# generalize: an R package for estimating population effects from randomized trial data

Randomized controlled trials (RCTs) are considered the gold standard for estimating the causal effect of a drug or intervention in a study sample. However, while RCTs have strong internal validity, they often have weaker external validity, making it difficult to generalize trial results from a “non-representative” study sample to a broader population. This makes it challenging for policymakers to accurately draw population-level conclusions from trial evidence.

Given increasing concern about potential lack of generalizability of RCT findings, statistical methods have recently been proposed to estimate population average treatment effects by supplementing trial data with target population-level data. The `generalize`

R package is designed for researchers to implement these methods, and to better assess and improve upon the generalizability of RCT findings to a well-defined target population.

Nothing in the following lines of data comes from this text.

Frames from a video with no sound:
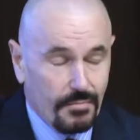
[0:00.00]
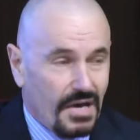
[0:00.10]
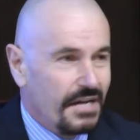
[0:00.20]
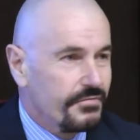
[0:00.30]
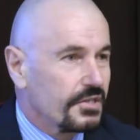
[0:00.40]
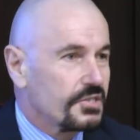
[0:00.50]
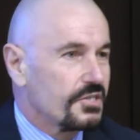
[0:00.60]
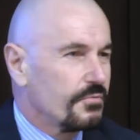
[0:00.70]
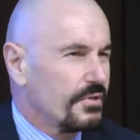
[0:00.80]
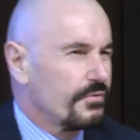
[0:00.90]

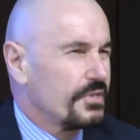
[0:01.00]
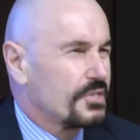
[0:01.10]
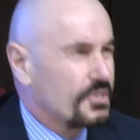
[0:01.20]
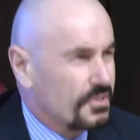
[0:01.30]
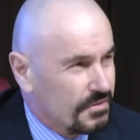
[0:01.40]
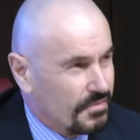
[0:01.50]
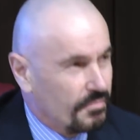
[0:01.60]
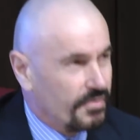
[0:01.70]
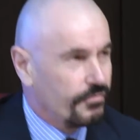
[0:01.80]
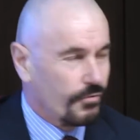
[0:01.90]
Advocacy, whether it's
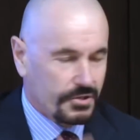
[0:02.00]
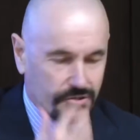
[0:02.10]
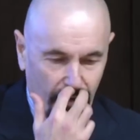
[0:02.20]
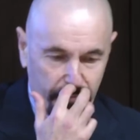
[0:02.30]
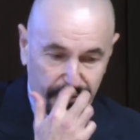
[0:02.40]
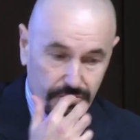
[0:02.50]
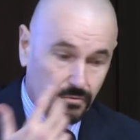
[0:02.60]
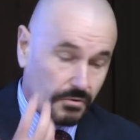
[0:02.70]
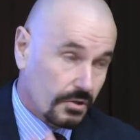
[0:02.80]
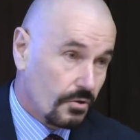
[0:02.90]
before a tribunal
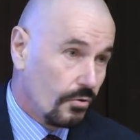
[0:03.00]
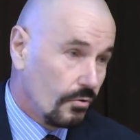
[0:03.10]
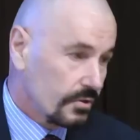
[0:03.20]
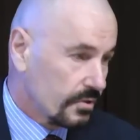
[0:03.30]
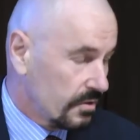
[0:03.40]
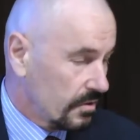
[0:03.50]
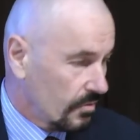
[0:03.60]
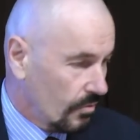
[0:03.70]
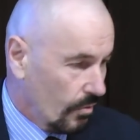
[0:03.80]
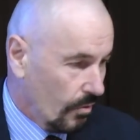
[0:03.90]
or a court,
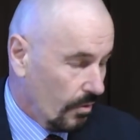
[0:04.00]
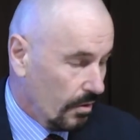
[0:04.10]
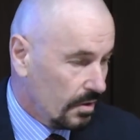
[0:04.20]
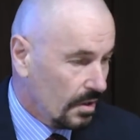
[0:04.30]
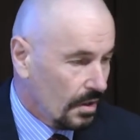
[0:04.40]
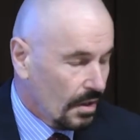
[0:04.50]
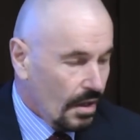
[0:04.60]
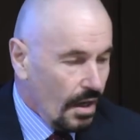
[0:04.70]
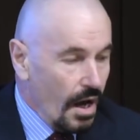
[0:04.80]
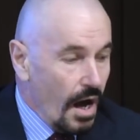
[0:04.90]
or
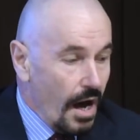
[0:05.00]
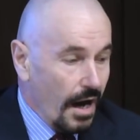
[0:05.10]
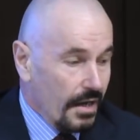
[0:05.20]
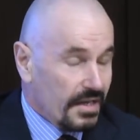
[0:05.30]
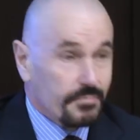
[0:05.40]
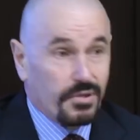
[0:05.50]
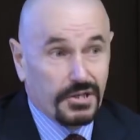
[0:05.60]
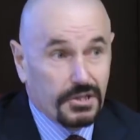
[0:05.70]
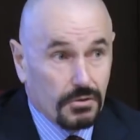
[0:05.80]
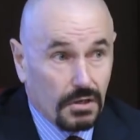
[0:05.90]
in
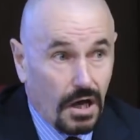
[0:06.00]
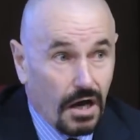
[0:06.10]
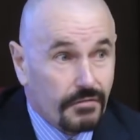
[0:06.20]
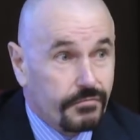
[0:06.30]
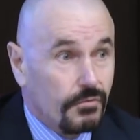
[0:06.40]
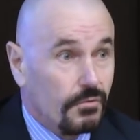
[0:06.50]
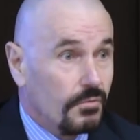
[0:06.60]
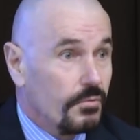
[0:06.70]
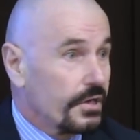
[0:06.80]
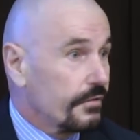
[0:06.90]
political life, or
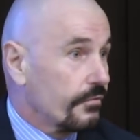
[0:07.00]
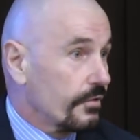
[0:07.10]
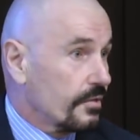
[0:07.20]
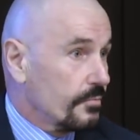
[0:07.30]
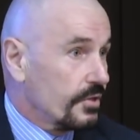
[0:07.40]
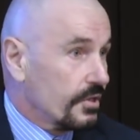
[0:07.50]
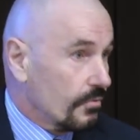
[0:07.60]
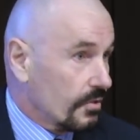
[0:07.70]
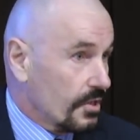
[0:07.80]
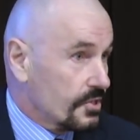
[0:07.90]
working for a community
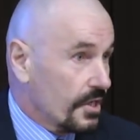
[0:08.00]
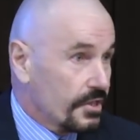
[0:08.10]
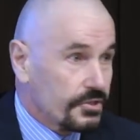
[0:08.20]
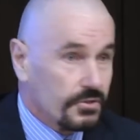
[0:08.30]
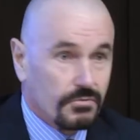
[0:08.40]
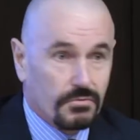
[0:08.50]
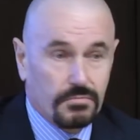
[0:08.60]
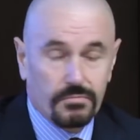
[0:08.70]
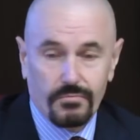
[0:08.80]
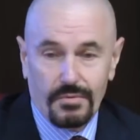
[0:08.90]
organisation, or
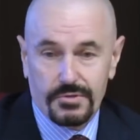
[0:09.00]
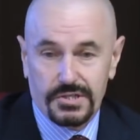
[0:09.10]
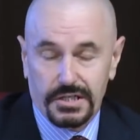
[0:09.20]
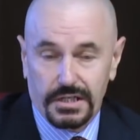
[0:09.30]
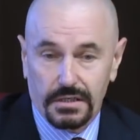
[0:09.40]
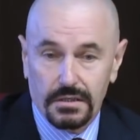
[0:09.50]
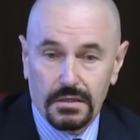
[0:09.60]
representing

More details on the statistical methods can be found in this paper:

Ackerman, B., Schmid, I., Rudolph, K. E., Seamans, M. J., Susukida, R., Mojtabai, R., Stuart, E.A. (2018). “Implementing statistical methods for generalizing randomized trial findings to a target population”. Addictive Behaviors, In Press.

## Installation

To install this R package, use the `install_github()`

function from the `devtools`

package:

```
devtools::install_github('benjamin-ackerman/generalize')
```

## Core functions

The `generalize`

package contains two core functions: `assess`

and `generalize`

.

`assess`

`Assess`

evaluates similarities and differences between the trial sample and the target population based on a specified list of common covariates. This is done in a few ways:

- providing a
**summary table of covariate means**in the trial and the population, along with absolute standardized mean differences (ASMD) between the two sources of data. - estimating the
**probability of trial participation**based on a vector of covariate names and specified method, and summarizes their distribution across the trial and target populations. For this, logistic regression is the default method, but estimation using Random Forests or Lasso are currently supported by the package as well. - calculating the Tipton
**generalizability index**using the estimated probabilities of trial participation. **“trimming” the target population**data set so that the covariate bounds do not exceed those of the trial covariates. This checks for any violations of the coverage assumption (that the distribution of the covariates in the population are within the bounds of the covariate distributions in the trial), and reports how many individuals in the population would be excluded.

```
assess(trial = "trial", selection_covariates = covariates,
data = df, selection_method = "rf", trim_pop = TRUE)
```

The summary of an object created with `assess`

returns the selection model, the distribution of the trial participation probabilities by data source, and the method of trial participation probability estimation. It also contains the calculated Tipton generalizability index, the number of individuals excluded due to coverage violations, and a table of the covariate distributions.

`generalize`

After assessing the generalizability, the `generalize`

function can be used to implement methods to estimate the target population average treatment effect (TATE). Weighting by the odds using logistic regression is the default method, though weights based on other models (Lasso or Random Forests) or using BART or TMLE are available for use as well.

```
generalize(outcome = "outcome_name", treatment = "treatment", trial = "trial_indicator",
selection_covariates = covariates, data = df,
method = "weighting", selection_method = "rf", trim_pop = FALSE)
```

The summary of an object created using `generalize`

returns a table with the SATE and TATE estimates, along with their standard errors and 95% confidence intervals. When weighting is used, a covariate distribution table is printed as well, where the covariate means in the trial are weighted by the generated trial participation weights.